This item has been supplied by a forage marketer and has not been edited, verified or endorsed by Hay & Forage Grower.Drought has been a major concern for many crop producers throughout 2022, and it remains a concern as planning begins for the 2023 growing season. As of late October, drought across the central and western United States is the most widespread since 2012 and more than 50% of the country is experiencing some level of drought.
Beyond the obvious need for soil moisture to establish and produce a successful 2023 crop, lack of soil moisture in 2022 has impacts on the nutrient profile that should be considered when developing fertility plans for 2023. Crop nutrition experts from The Mosaic Company offer insights and reminders for producers and growers that may change how they approach soil sampling and nutrient planning for the coming year.
Nutrient uptake is reduced, leaving nutrients in the soil
One of the obvious effects of drought is the reduction of nutrient uptake by crops, as water is the major medium for moving nutrients into plants. Reduced uptake equals reduced nutrient removal at harvest and translates to a residual effect of nutrients. This can be especially true for mobile nutrients like nitrate, sulfate and boron. Nutrient cycling is a complex process involving an interaction between soil minerals and nutrients, soil microbes and the plant’s root system, and it is largely affected by both soil pH and moisture.

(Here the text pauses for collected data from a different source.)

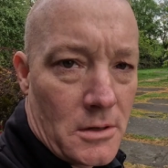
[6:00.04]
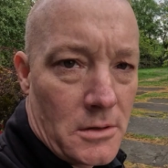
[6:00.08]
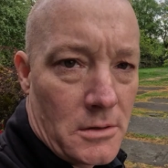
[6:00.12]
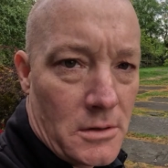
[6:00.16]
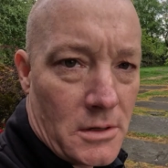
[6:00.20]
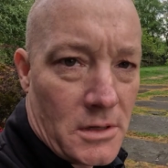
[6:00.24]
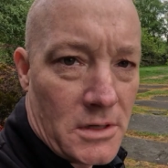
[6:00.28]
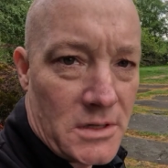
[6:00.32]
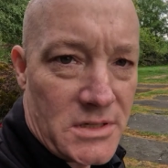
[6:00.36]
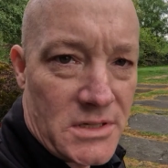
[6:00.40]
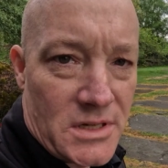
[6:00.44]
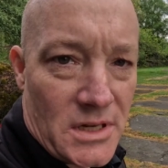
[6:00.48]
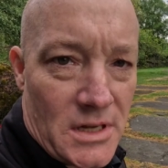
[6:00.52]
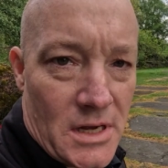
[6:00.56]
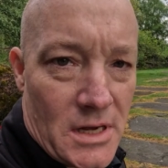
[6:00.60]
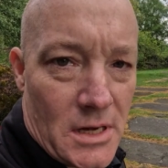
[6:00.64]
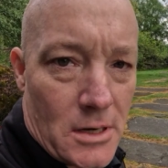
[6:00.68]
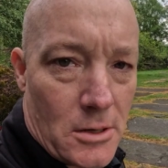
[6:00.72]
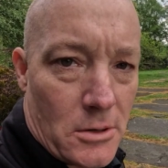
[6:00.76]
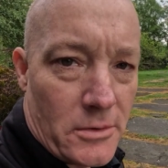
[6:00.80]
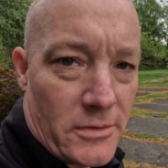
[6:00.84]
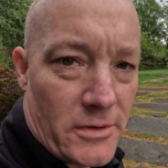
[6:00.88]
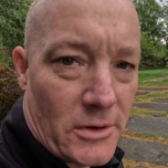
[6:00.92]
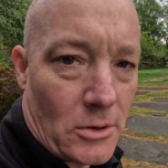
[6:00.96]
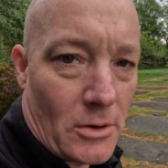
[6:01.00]
You can see
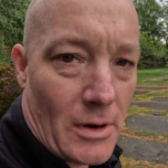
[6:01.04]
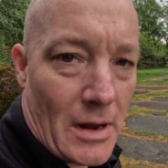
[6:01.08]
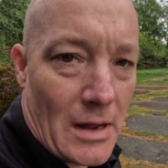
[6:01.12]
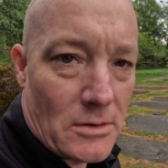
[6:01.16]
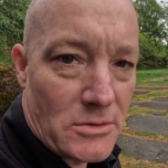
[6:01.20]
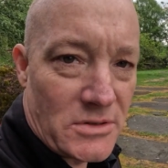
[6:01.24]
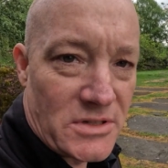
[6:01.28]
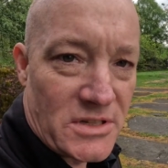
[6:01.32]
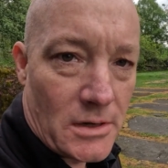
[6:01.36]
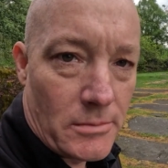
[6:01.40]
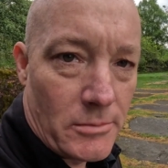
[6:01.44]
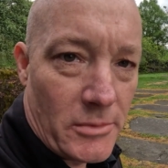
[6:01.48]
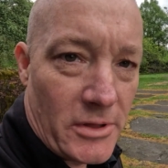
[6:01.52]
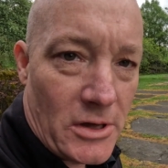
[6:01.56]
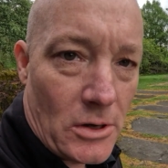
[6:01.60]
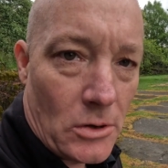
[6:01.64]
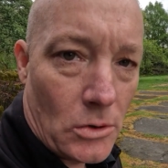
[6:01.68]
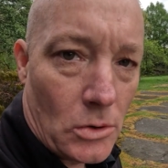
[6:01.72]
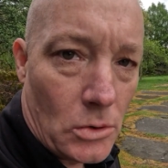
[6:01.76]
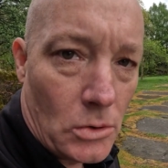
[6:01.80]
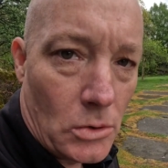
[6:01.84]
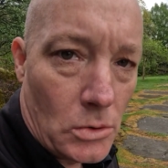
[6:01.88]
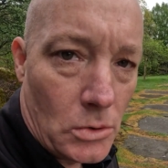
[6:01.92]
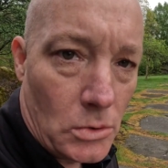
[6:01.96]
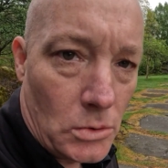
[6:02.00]
here in the ground some of the
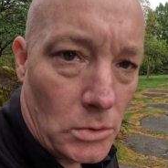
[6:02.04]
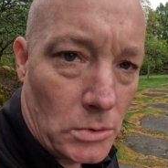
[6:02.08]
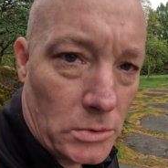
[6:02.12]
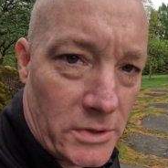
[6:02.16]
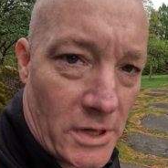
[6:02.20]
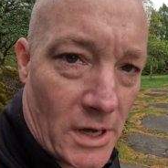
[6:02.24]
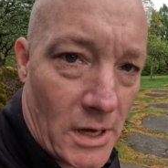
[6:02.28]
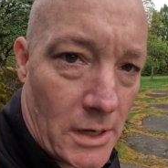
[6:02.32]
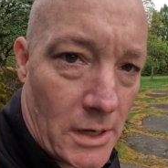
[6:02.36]
old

“As we explore the rhizosphere and learn more about the activity and role of soil microbes, we’ve come to understand that the lack of soil moisture and increased temperatures typical during drought can decrease microbial activity and nutrient cycling, both of which are important for plant nutrient use for biomass and grain production,” says Curt Woolfolk, agronomist and senior manager of crop nutrition technologies with The Mosaic Company.
“When microbial activity slows during drought, processes like mineralization (conversion from unavailable to available forms) are reduced and don’t fully replenish the nutrients that are found in soil solution under more normal conditions. Nearly every chemical and biological function is reduced during dry conditions. Not only are less nutrients available in soil solution for plant uptake, but many nutrients become trapped in clay layers during extended periods of drought” Woolfolk explains. Drought-inhibited root growth (reduced exploration) and limited availability of water to facilitate nutrient uptake by the root system also cause nutrients to be left in the soil.
Dry conditions and reduced microbial activity slow crop residue decomposition
During drought, growers should consider the role and benefits of crop residue in the crop nutrition and production system. Wetter years lead to increased decomposition rates of crop residues while drier years lead to slowed decomposition that may affect planting conditions. Depending on cropping system, crop rotation and equipment, growers may benefit from sizing and incorporating residue to encourage nutrient cycling by increasing the amount of residue in contact with soil and soil microbes. This returns crop nutrients to the soil more quickly where they can be available for the next crop.
Potassium, for example, is a key nutrient that is easily leached from crop residue into the soil at plant maturity and after harvest. Without moisture, this potassium reserve could stay in the residue. With that said, it is important to remember that these drier situations generally result in lower uptake and lower yields, leaving more potassium in the soil.
Preserve crop residue to recharge soil moisture profile
“When soils are dry, not only are there fewer nutrients in crop residue to release back into the soil, but there is also less microbial activity to break down the residue,” Woolfolk says. “Producers may be better served to consider standing residue to catch snow and reduce wind erosion potential. This is especially true for cereal grain production in western states. Capturing and preserving moisture is a key component to increasing nutrient cycling in these environments; especially during periods of drought.” In no-till systems, keeping residue standing on the soil surface can trap 70% more of the water in rain or snow melt than conventional tillage.
“Along with increased water infiltration and retention, keeping crop residue undisturbed and on the soil surface also can help moderate soil temperature during the growing season to help keep soil microbes actively working if high heat and drought conditions extend into 2023,” Woolfolk explained.
Drought can affect soil sampling technique and soil test results
Considering all the factors impacting the soil nutrient profile due to drought in 2022, this fall is an ideal time to work with your local retailer, certified crop advisor or certified professional agronomist to conduct thorough soil tests to assess soil nutrient levels, select advanced crop nutrition products that optimize plant nutrient uptake, and prepare a plan that will optimize nutrient use efficiency in 2023.